After lunch we had the afternoon to ourselves. Robert’s house is right at the foot of the Malvern hills which have some wonderful walks. Sometimes members of the group would go off together for a walk or a cycle ride but more often than not people did their own thing which for me was great.
We had another meditation session at 5pm followed by the evening meal. Then around 7pm someone gave a talk or introduced some kind of integrative practice. These included talks on the Samaritans and Non-violent communication, an introduction to origami and a drum circle. We also had an evening where poetry was read and songs were sung and played both individually and as a group (it was great fun).
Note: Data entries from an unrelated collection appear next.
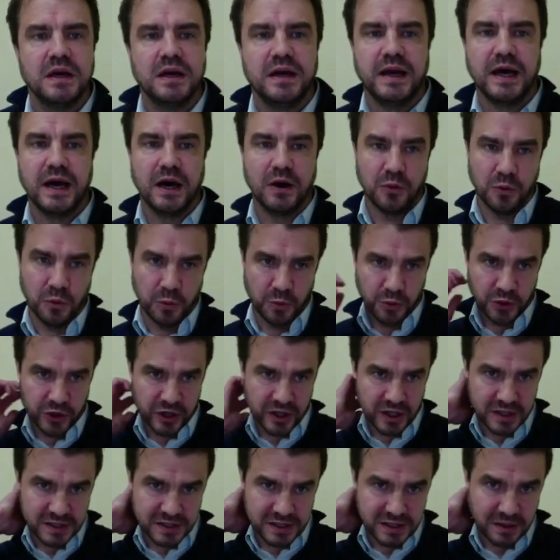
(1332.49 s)
Now,
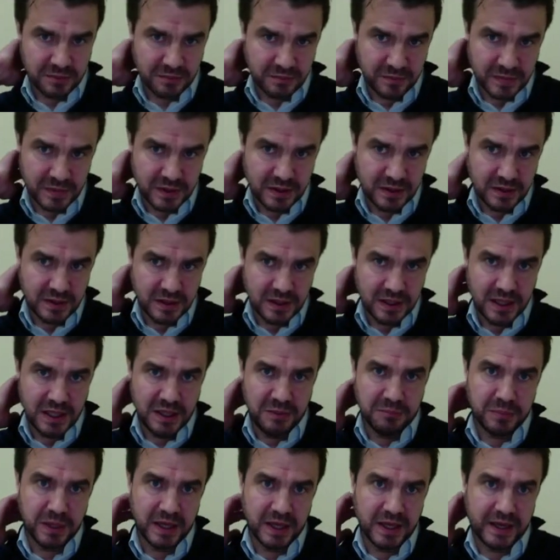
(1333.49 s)
what are some
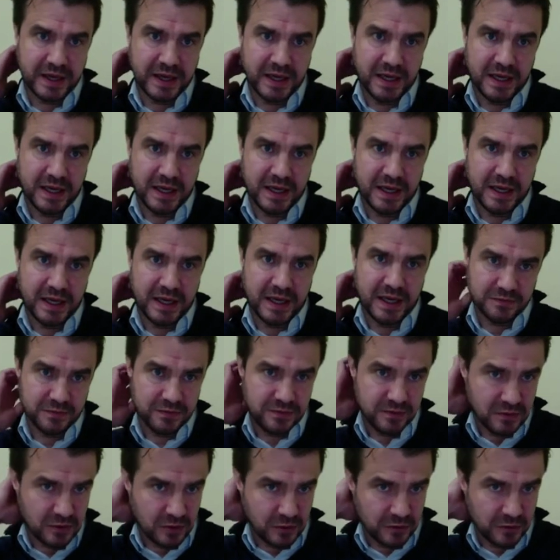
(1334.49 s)
implications of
All in all, it was for me a really lovely experience. There was lots of discussion, with some disagreement at times but which was always good natured. There was also lots of laughter, banter and one or two tears too.
At the end there appeared to be a general consensus that Middle Way Philosophy really has something to it. There seemed to be an understanding within the group that moral progress is possible both at an individual and social level. For me personally the Middle Way seems the most coherent and well thought through strategy for helping one to achieve such progress that I have so far come across. I recognise as well that increasing my understanding of it and putting it into practice will be a lengthy process that will take patience and application. However, I think that effort will be worthwhile as simply put, I feel it can help me become a better person.
Finally, there was also a general understanding that Middle Way Philosophy is itself a theory that is provisional and a work in progress. For this reason it seemed to make sense to form a society, so it could be developed further, not just by Robert but by a group of people who can see its potential.
With this in mind, I’ve volunteered to be the treasurer and also to run a regular podcast. I’ve not done either before but I’d like to try and rise to challenge of both (gulp).